The answer must consist of the entries, copied exactly and in full.

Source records
BEGIN
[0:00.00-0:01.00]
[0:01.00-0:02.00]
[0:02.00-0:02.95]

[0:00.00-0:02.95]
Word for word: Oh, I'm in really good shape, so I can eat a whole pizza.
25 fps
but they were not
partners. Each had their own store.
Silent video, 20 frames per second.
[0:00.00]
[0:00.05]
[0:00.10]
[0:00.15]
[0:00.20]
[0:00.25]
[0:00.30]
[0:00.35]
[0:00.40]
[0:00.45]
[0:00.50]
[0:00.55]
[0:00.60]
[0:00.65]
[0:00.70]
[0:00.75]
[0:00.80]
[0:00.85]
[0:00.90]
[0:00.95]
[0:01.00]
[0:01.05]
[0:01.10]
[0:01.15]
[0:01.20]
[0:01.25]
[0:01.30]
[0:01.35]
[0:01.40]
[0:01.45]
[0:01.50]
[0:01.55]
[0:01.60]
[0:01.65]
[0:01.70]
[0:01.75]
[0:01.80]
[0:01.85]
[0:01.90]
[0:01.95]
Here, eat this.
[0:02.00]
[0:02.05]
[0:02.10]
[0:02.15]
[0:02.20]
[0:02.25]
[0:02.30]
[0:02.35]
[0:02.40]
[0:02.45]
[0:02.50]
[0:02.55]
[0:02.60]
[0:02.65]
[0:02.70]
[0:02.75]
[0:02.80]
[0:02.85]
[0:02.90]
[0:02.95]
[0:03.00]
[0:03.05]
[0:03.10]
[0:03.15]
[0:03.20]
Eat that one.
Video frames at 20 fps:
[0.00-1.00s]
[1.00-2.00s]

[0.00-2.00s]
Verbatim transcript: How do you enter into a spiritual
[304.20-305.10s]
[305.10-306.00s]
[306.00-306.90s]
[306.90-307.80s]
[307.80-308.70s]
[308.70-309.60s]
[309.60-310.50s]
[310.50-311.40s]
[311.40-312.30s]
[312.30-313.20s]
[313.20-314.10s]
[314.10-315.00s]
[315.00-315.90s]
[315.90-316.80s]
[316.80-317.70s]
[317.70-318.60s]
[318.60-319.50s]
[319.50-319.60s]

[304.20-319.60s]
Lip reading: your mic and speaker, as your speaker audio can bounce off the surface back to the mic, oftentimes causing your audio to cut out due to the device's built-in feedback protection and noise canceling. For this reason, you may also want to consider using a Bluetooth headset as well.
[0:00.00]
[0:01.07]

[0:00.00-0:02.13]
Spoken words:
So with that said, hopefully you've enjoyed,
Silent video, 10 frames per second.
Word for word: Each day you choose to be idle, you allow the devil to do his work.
END
## EXERCISE RESPONSE:
[0:00.00-0:01.00]
[0:01.00-0:02.00]
[0:02.00-0:02.95]

[0:00.00-0:02.95]
Word for word: Oh, I'm in really good shape, so I can eat a whole pizza.
25 fps
but they were not
partners. Each had their own store.
Silent video, 20 frames per second.
[0:00.00]
[0:00.05]
[0:00.10]
[0:00.15]
[0:00.20]
[0:00.25]
[0:00.30]
[0:00.35]
[0:00.40]
[0:00.45]
[0:00.50]
[0:00.55]
[0:00.60]
[0:00.65]
[0:00.70]
[0:00.75]
[0:00.80]
[0:00.85]
[0:00.90]
[0:00.95]
[0:01.00]
[0:01.05]
[0:01.10]
[0:01.15]
[0:01.20]
[0:01.25]
[0:01.30]
[0:01.35]
[0:01.40]
[0:01.45]
[0:01.50]
[0:01.55]
[0:01.60]
[0:01.65]
[0:01.70]
[0:01.75]
[0:01.80]
[0:01.85]
[0:01.90]
[0:01.95]
Here, eat this.
[0:02.00]
[0:02.05]
[0:02.10]
[0:02.15]
[0:02.20]
[0:02.25]
[0:02.30]
[0:02.35]
[0:02.40]
[0:02.45]
[0:02.50]
[0:02.55]
[0:02.60]
[0:02.65]
[0:02.70]
[0:02.75]
[0:02.80]
[0:02.85]
[0:02.90]
[0:02.95]
[0:03.00]
[0:03.05]
[0:03.10]
[0:03.15]
[0:03.20]
Eat that one.
Video frames at 20 fps:
[0.00-1.00s]
[1.00-2.00s]

[0.00-2.00s]
Verbatim transcript: How do you enter into a spiritual
[304.20-305.10s]
[305.10-306.00s]
[306.00-306.90s]
[306.90-307.80s]
[307.80-308.70s]
[308.70-309.60s]
[309.60-310.50s]
[310.50-311.40s]
[311.40-312.30s]
[312.30-313.20s]
[313.20-314.10s]
[314.10-315.00s]
[315.00-315.90s]
[315.90-316.80s]
[316.80-317.70s]
[317.70-318.60s]
[318.60-319.50s]
[319.50-319.60s]

[304.20-319.60s]
Lip reading: your mic and speaker, as your speaker audio can bounce off the surface back to the mic, oftentimes causing your audio to cut out due to the device's built-in feedback protection and noise canceling. For this reason, you may also want to consider using a Bluetooth headset as well.
[0:00.00]
[0:01.07]

[0:00.00-0:02.13]
Spoken words:
So with that said, hopefully you've enjoyed,
Silent video, 10 frames per second.
Word for word: Each day you choose to be idle, you allow the devil to do his work.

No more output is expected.